Un message pour les jeunes anesthésistes : apprendre à faire avec peu
Dans des contextes comme ceux de Goma, où les ressources sont souvent limitées, être un anesthésiste ne se limite pas à connaître les protocoles. Cela demande créativité, adaptation et un calme exemplaire sous pression. Voici ce que Castram tient à transmettre aux jeunes professionnels :
"Le métier d'anesthésiste-réanimateur n'est pas qu'une affaire de techniques ou de machines sophistiquées. C'est avant tout une capacité à s'adapter, à utiliser ce que vous avez sous la main pour sauver une vie. Apprenez les bases, maîtrisez vos gestes, mais surtout, développez un esprit pratique. Les situations difficiles ne vous attendront pas, c'est vous qui devez être prêts à les affronter."

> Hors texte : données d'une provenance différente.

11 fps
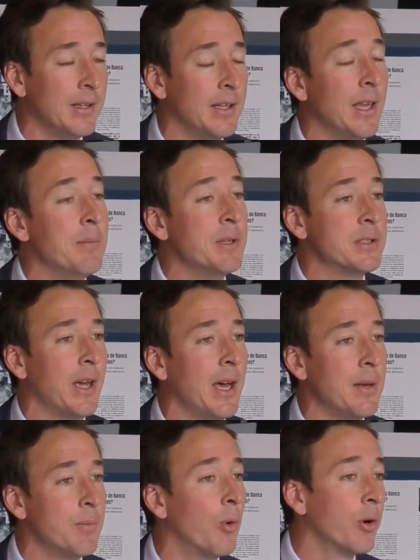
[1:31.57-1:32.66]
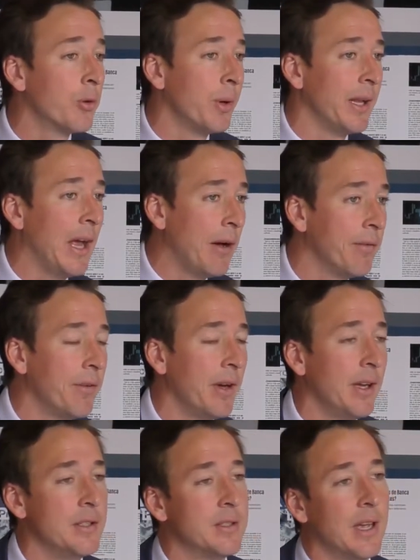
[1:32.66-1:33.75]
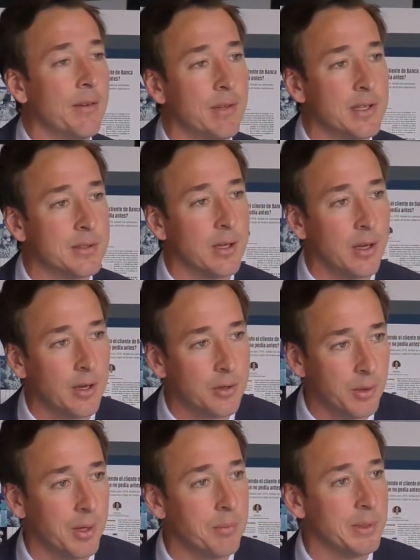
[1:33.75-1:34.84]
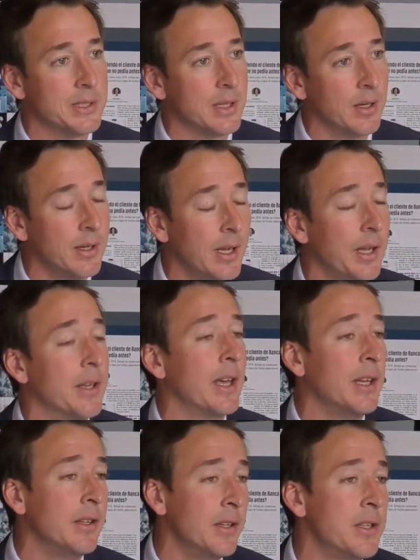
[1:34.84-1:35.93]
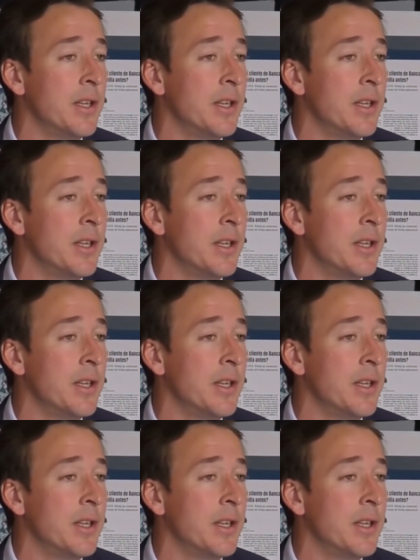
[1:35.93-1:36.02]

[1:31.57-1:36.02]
The aim is to add more credit alpha and to have less credit beta. And again,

Castram rappelle également l'importance de ne jamais négliger la sécurité du patient, même lorsque les outils font défaut. La rigueur et le respect des étapes sont essentiels pour limiter les risques.
Une fin heureuse
Grâce à l’intervention rapide de Castram et à l’aide de toute l’équipe médicale, l’enfant a pu être stabilisé. Une fois le cathétérisme intra-osseux réalisé, les perfusions ont permis de réhydrater le petit patient. Peu après, un cathéter adapté a été trouvé et la prise en charge a pu continuer dans de meilleures conditions.
L’enfant a subi une intervention chirurgicale pour corriger son prolapsus stomial, et l’opération s’est bien déroulée. Aujourd’hui, il se porte beaucoup mieux et est en phase de récupération.
Ce cas illustre non seulement le dévouement des professionnels de santé, mais aussi la puissance de l’improvisation intelligente et de l’esprit d’équipe dans des situations extrêmes.
Message final de Castram :
"Aux jeunes anesthésistes : ne perdez jamais de vue pourquoi vous faites ce métier. Chaque geste compte, chaque décision peut sauver une vie. Restez humbles, apprenez chaque jour, et souvenez-vous que, même dans le chaos, il y a toujours une solution."